Task item —
Each record below should be returned word for word, with no pictures included.

Stored data:

····················

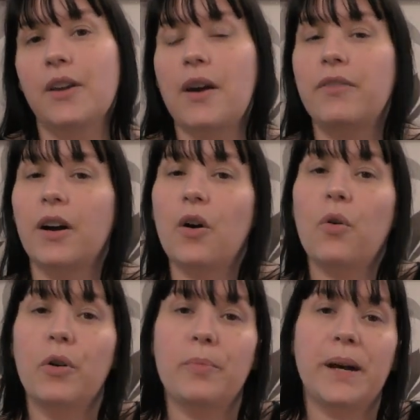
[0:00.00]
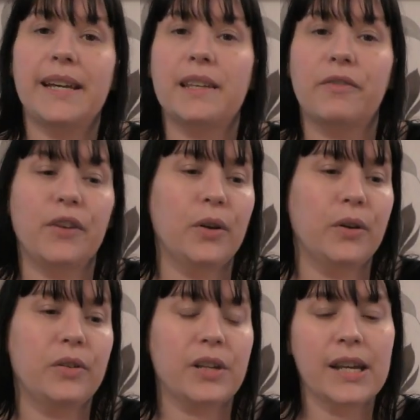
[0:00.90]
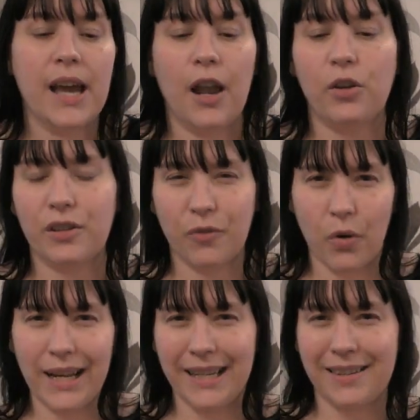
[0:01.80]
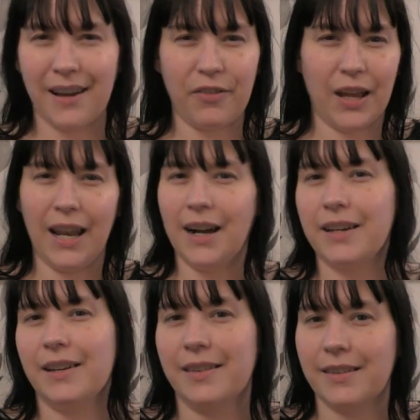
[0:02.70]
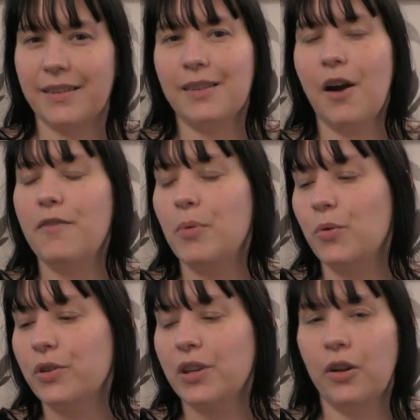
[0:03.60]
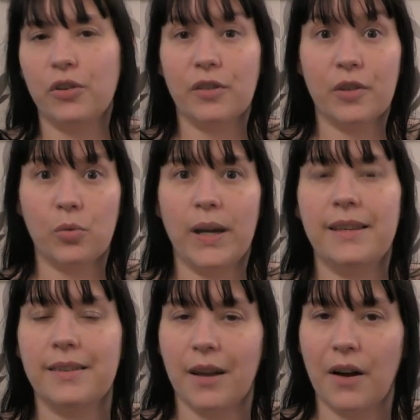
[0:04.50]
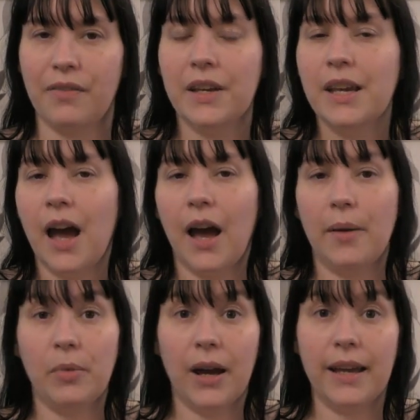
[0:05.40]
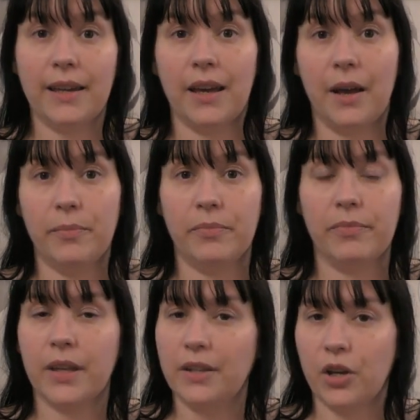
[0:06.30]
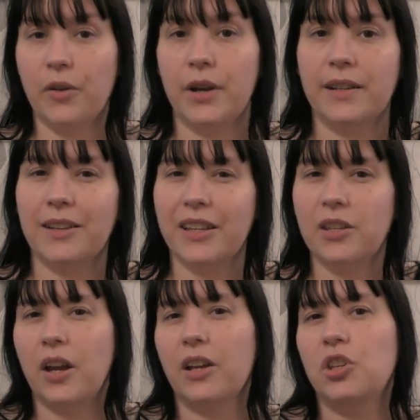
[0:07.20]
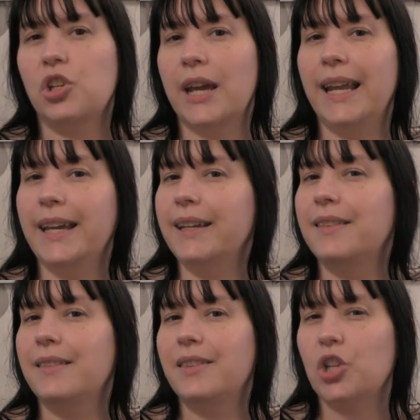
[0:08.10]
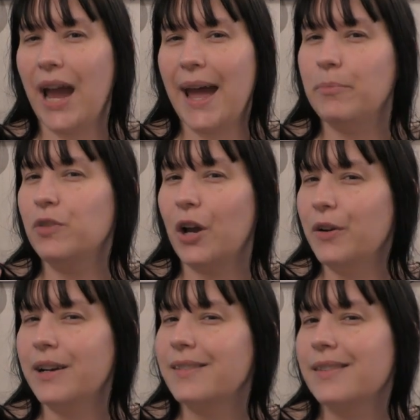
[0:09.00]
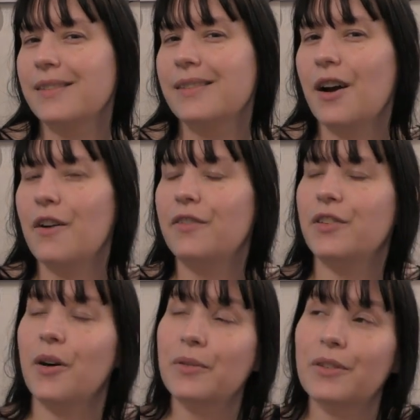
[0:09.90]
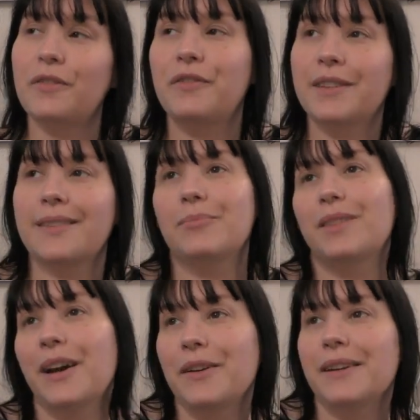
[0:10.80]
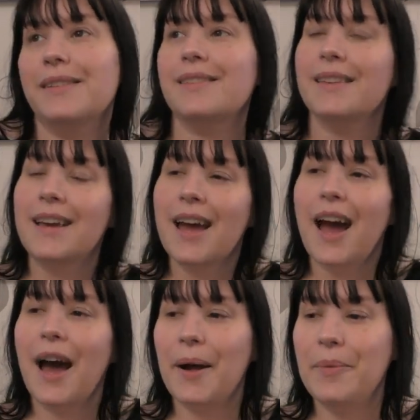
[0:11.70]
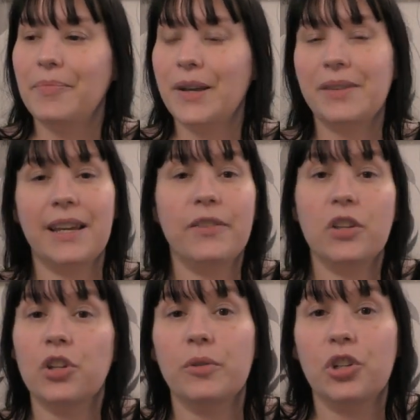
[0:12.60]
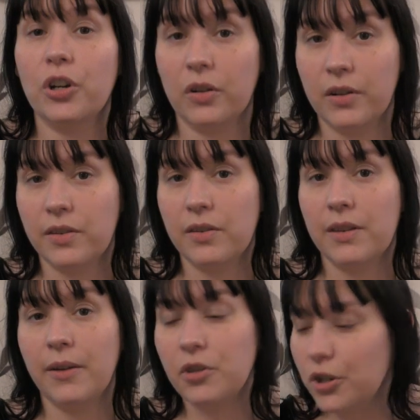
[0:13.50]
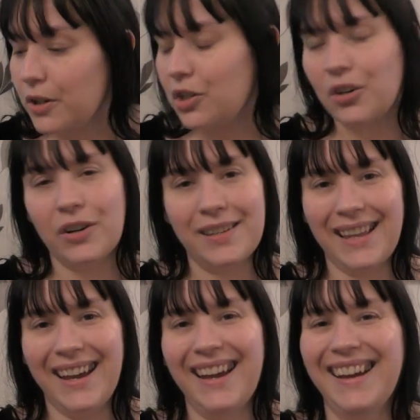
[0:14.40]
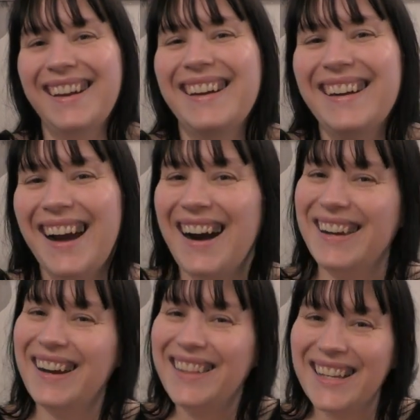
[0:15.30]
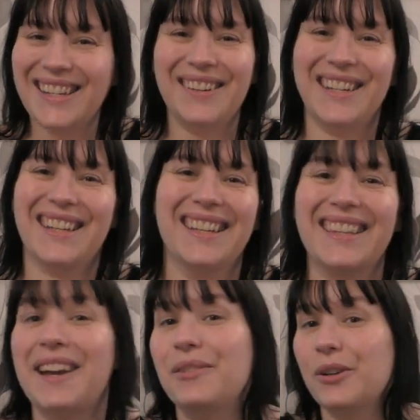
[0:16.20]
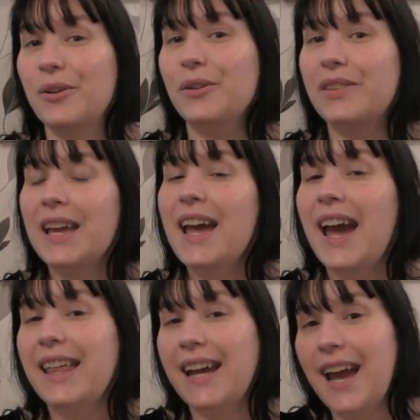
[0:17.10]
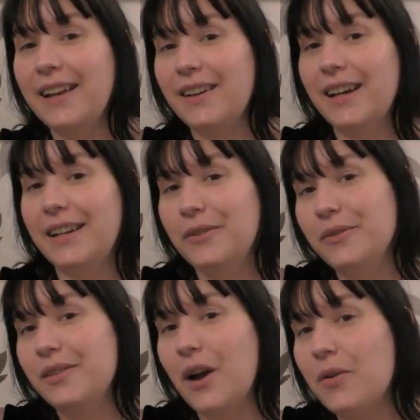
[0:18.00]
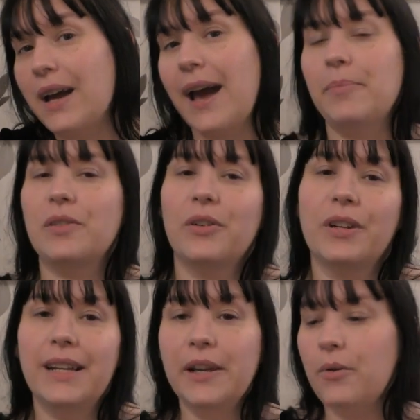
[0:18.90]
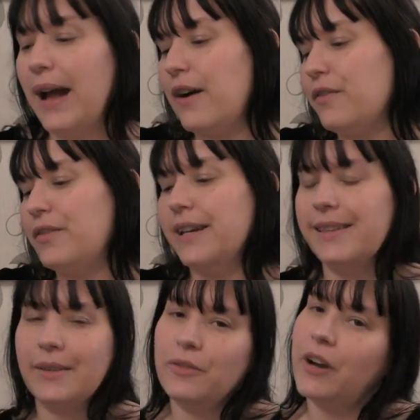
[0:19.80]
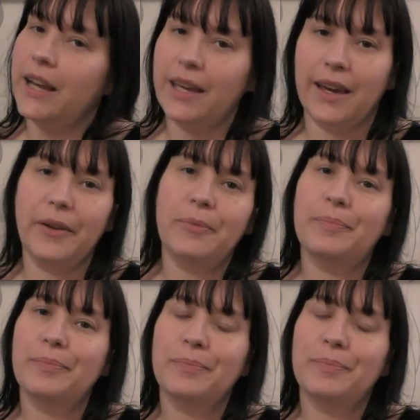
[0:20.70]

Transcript: You have like oil-based food, lots of oily stuff like latkes and stuff, but also lots of sweet stuff, um, like um, donuts, like uh, jelly jam donuts and stuff. So I was offered some donuts. Um, there was even Jewish dogs. There were Jewish dogs there. I know they're Jewish because they were dogs, and they had like little skull caps on and little outfits. It was very cute.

····················

Solution to this exercise —
[0:00.00]
[0:00.90]
[0:01.80]
[0:02.70]
[0:03.60]
[0:04.50]
[0:05.40]
[0:06.30]
[0:07.20]
[0:08.10]
[0:09.00]
[0:09.90]
[0:10.80]
[0:11.70]
[0:12.60]
[0:13.50]
[0:14.40]
[0:15.30]
[0:16.20]
[0:17.10]
[0:18.00]
[0:18.90]
[0:19.80]
[0:20.70]

Transcript: You have like oil-based food, lots of oily stuff like latkes and stuff, but also lots of sweet stuff, um, like um, donuts, like uh, jelly jam donuts and stuff. So I was offered some donuts. Um, there was even Jewish dogs. There were Jewish dogs there. I know they're Jewish because they were dogs, and they had like little skull caps on and little outfits. It was very cute.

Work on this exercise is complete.